Among the entries that follow, find every line with the word "frames" and list it.

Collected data

____________

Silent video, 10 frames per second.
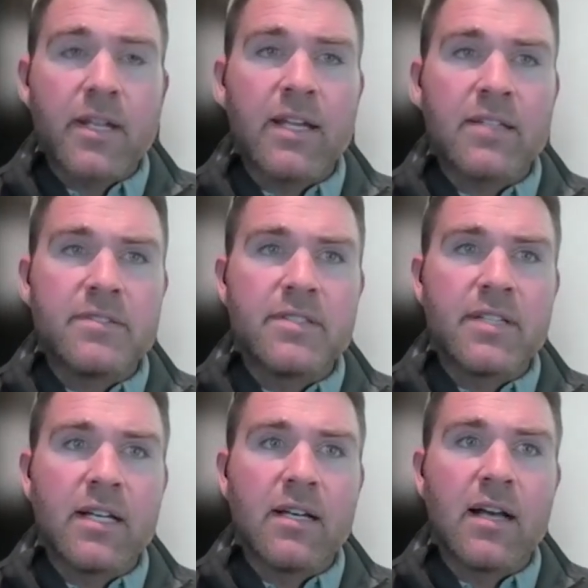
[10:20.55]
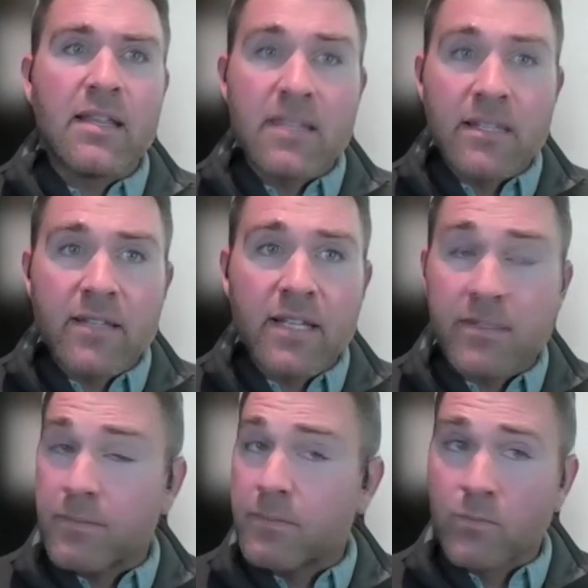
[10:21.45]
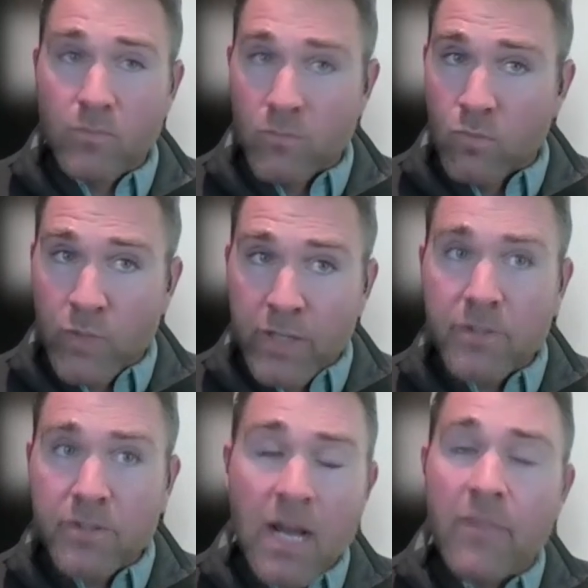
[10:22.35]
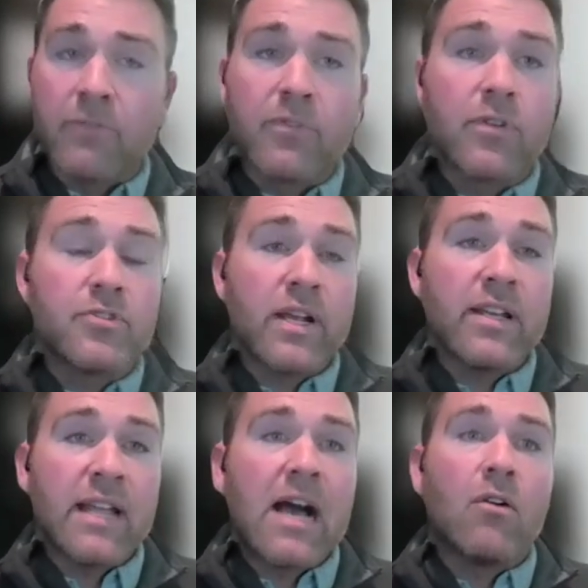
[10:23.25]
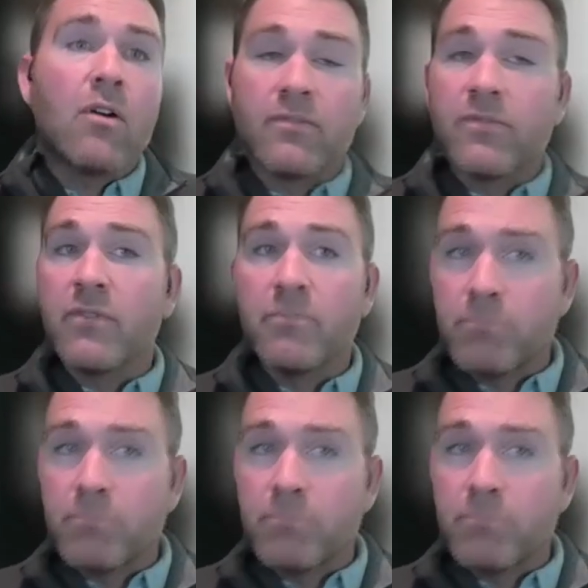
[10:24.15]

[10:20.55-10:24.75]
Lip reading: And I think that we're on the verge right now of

____________

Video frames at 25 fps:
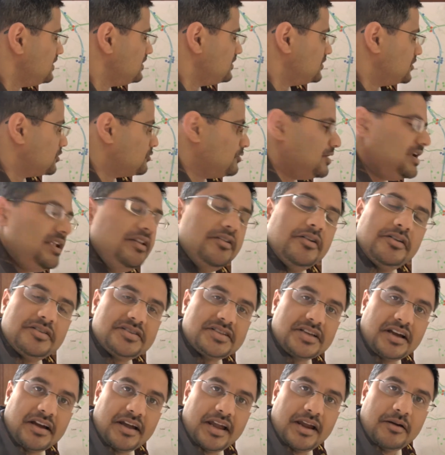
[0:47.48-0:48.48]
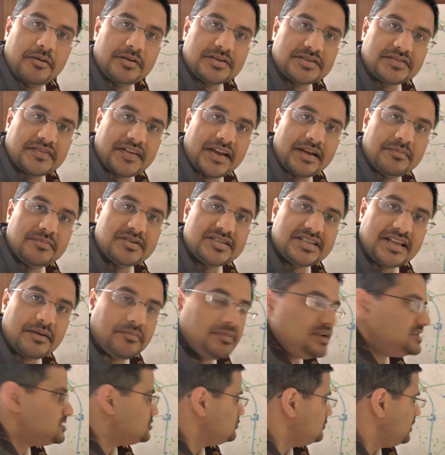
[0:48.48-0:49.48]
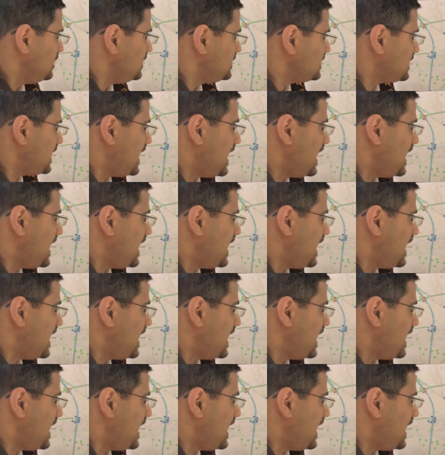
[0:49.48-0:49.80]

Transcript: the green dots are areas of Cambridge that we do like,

____________

Output of the exercise >>
Silent video, 10 frames per second.
Video frames at 25 fps:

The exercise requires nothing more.